Competing Interests: The authors have declared that no competing interests exist.

Figures

Figure 1
Figure 1. Participation trees for women and men.
First-time participation was modelled to depend only on gender (panel A for women, panel B for men), and year since the start of the screening program. Subsequent participation depended solely on the previous choices made. All rates are based on observed participation rates in subsequent rounds of CSI. The extrapolation for years after the 4 years of CSI is based on results of the fourth round as described in the text.
Figure 2
Figure 2. Effect of CSI on population prevalence of Chlamydia infections.
The projected Chlamydia prevalence for men (solid lines) and women (dashed lines) for the baseline scenario, CSI screening, and alternative scenarios. Panel A shows the projected prevalence on the national level, Panel B shows the projected prevalence in urbanized areas.
Figure 3
Figure 3. Effect of CSI on population prevalence of Chlamydia infections by age category, on the national level.

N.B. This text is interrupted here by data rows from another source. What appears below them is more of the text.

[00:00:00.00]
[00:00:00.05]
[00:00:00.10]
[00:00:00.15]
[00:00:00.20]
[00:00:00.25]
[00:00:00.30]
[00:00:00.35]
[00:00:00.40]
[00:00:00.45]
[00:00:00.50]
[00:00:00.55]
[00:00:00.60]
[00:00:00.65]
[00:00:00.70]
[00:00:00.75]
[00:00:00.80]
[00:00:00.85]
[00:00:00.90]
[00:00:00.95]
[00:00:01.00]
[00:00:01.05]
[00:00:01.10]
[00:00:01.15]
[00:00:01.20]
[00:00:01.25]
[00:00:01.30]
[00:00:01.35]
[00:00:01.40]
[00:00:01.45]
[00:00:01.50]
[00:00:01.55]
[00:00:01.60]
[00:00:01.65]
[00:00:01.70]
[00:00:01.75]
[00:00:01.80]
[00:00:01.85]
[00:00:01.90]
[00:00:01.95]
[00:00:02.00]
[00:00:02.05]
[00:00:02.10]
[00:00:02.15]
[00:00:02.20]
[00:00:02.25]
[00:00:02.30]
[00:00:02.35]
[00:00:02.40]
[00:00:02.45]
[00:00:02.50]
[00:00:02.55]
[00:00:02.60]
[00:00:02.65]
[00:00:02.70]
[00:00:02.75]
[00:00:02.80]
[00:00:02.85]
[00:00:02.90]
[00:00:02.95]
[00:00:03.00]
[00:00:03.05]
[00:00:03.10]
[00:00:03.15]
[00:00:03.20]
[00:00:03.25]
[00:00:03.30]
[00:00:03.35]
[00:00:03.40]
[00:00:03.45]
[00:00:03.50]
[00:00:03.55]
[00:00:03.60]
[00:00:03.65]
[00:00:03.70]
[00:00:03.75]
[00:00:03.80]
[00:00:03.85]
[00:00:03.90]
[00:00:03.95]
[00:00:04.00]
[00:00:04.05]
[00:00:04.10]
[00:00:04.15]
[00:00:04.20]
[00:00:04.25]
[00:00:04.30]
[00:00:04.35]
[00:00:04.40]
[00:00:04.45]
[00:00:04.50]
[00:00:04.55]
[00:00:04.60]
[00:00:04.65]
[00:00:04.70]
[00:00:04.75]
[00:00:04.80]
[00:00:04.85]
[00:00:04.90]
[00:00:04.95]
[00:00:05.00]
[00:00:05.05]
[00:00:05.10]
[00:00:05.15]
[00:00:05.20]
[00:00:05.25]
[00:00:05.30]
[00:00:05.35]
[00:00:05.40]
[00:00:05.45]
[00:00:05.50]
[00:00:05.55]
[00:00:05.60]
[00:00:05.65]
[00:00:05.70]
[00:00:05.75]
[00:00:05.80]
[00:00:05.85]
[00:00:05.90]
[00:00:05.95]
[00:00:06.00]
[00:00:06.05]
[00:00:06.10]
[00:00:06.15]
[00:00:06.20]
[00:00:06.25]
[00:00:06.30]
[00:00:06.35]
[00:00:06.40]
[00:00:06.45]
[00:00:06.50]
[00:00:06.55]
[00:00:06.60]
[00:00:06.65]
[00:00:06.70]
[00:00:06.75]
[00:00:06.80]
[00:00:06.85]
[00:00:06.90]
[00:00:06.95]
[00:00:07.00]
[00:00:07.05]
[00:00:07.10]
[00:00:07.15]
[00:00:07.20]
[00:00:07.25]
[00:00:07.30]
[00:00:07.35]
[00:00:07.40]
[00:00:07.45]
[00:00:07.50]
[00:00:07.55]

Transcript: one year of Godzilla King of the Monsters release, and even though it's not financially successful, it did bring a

Prevalence levels are shown for a scenario without screening implementation (“baseline 2011”), and after 3 (“CSI 2011”) and 10 years (“CSI 2018”) of screening, for (A) women and (B) men. Splitting the population into age-groups gives a detailed view on the effect of CSI screening in addition to baseline testing and treatment at GPs and STD clinics.
Figure 4
Figure 4. Effect of CSI on population prevalence of Chlamydia infections by age category, in urbanized areas.
Prevalence levels are shown for a scenario without screening implementation (“baseline 2011”), and after 3 (“CSI 2011”) and 10 years (“CSI 2018”) of screening, for (A) women and (B) men. The effect on Chlamydia prevalence is most visible in the age-groups 21–25 for both women and men.
Figure 5
Figure 5. Effect of a high CSI participation rates on population prevalence of Chlamydia infections.

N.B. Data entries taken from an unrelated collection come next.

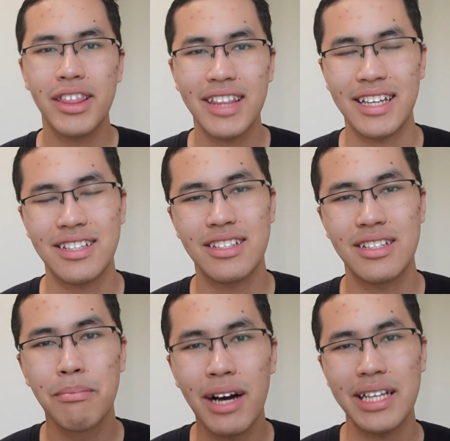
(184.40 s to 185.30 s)
thanks
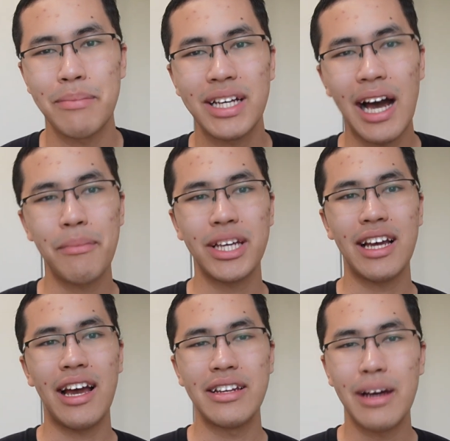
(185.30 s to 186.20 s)
to money becoming
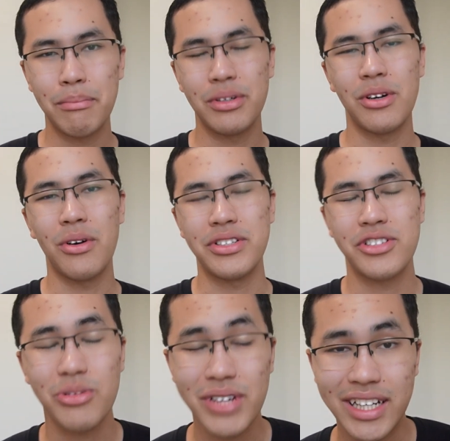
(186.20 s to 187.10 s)
a number on a
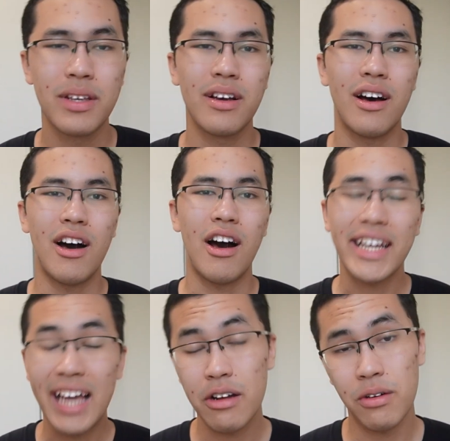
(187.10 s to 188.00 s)
screen. I
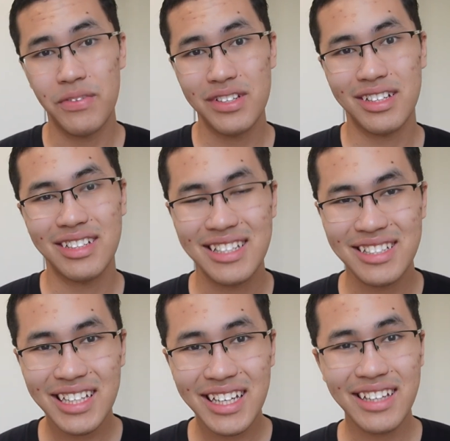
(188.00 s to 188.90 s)
cannot physically
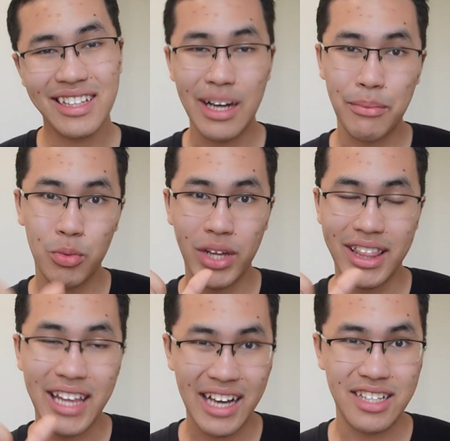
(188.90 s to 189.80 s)
see the number
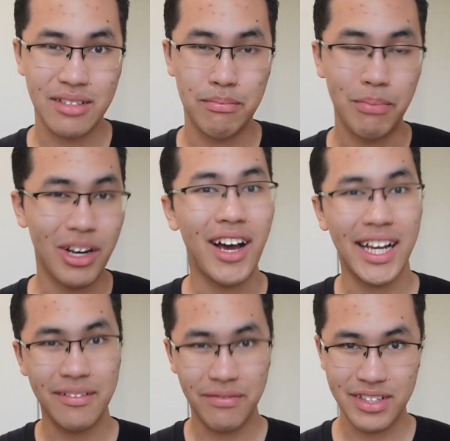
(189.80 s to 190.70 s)
1000, but I
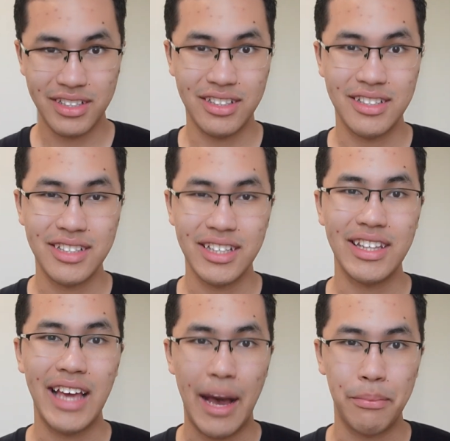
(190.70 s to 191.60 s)
can physically see
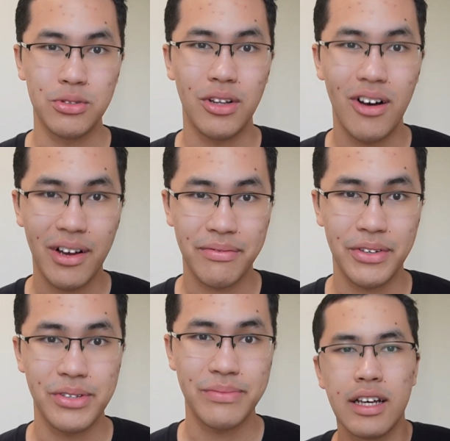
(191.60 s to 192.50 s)
the Apple
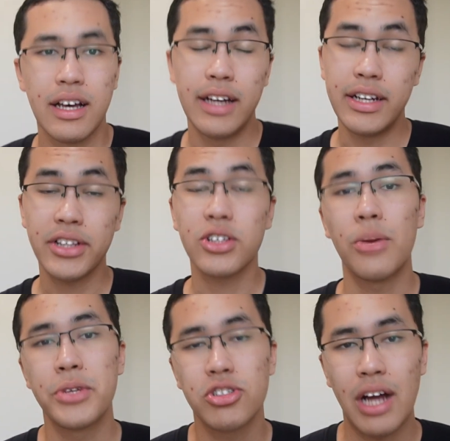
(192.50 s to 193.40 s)
iPhone. Another
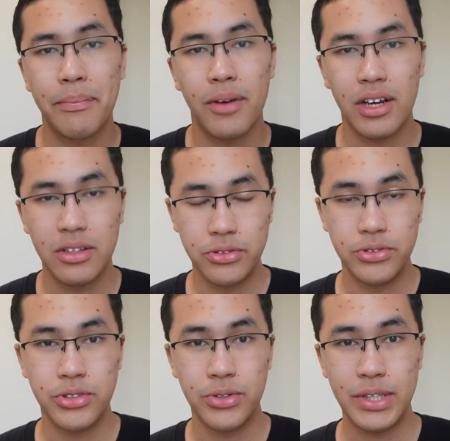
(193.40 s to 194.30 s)
common trap I allude
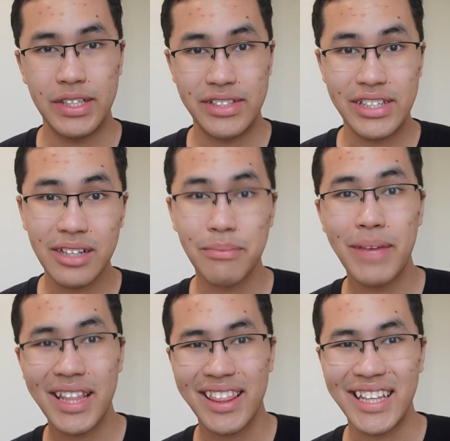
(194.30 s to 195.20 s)
to is young
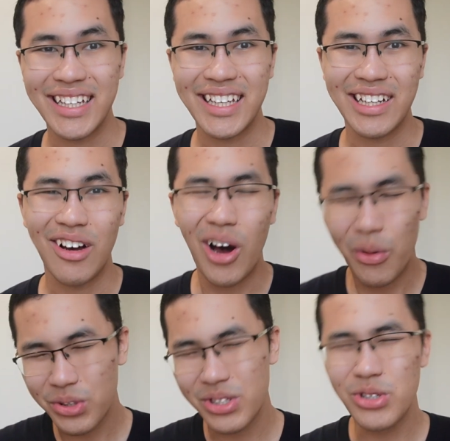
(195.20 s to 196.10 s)
men thinking, I
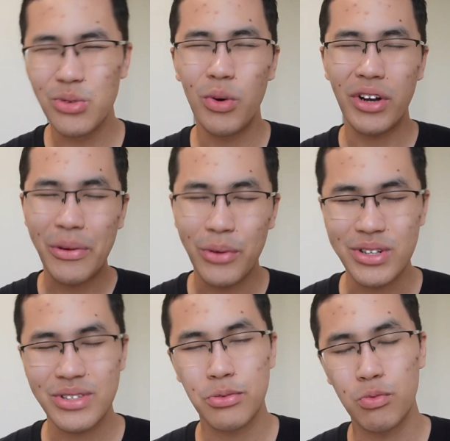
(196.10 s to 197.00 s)
want to do what I
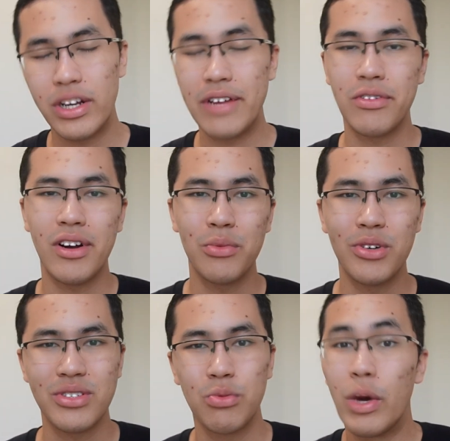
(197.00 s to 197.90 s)
want, whenever I
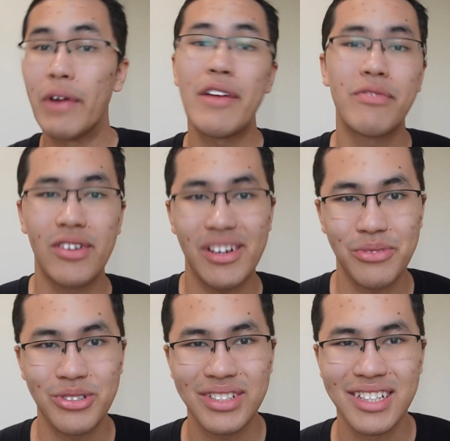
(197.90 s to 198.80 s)
want, wherever I
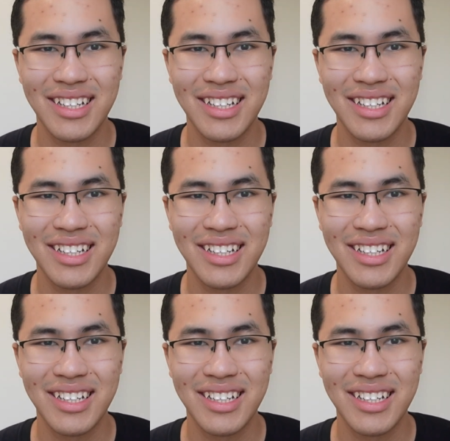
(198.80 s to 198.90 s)
want.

In contrast to the reduction in Chlamydia prevalence achieved by screening with the observed participation rates, CSI screening with a stable participation rate of 30% on national level (A) and 25.6% in urbanized areas (B) would lead to a drastic reduction in Chlamydia prevalence in men (solid lines) and women (dashed lines). On the national level, closed populations of 50,000 individuals are frequently unable to maintain Chlamydia in the population, and the average Chlamydia prevalence reported in panel A is therefore a combination of simulated populations where Chlamydia has gone extinct, and where Chlamydia is maintained at low prevalence levels.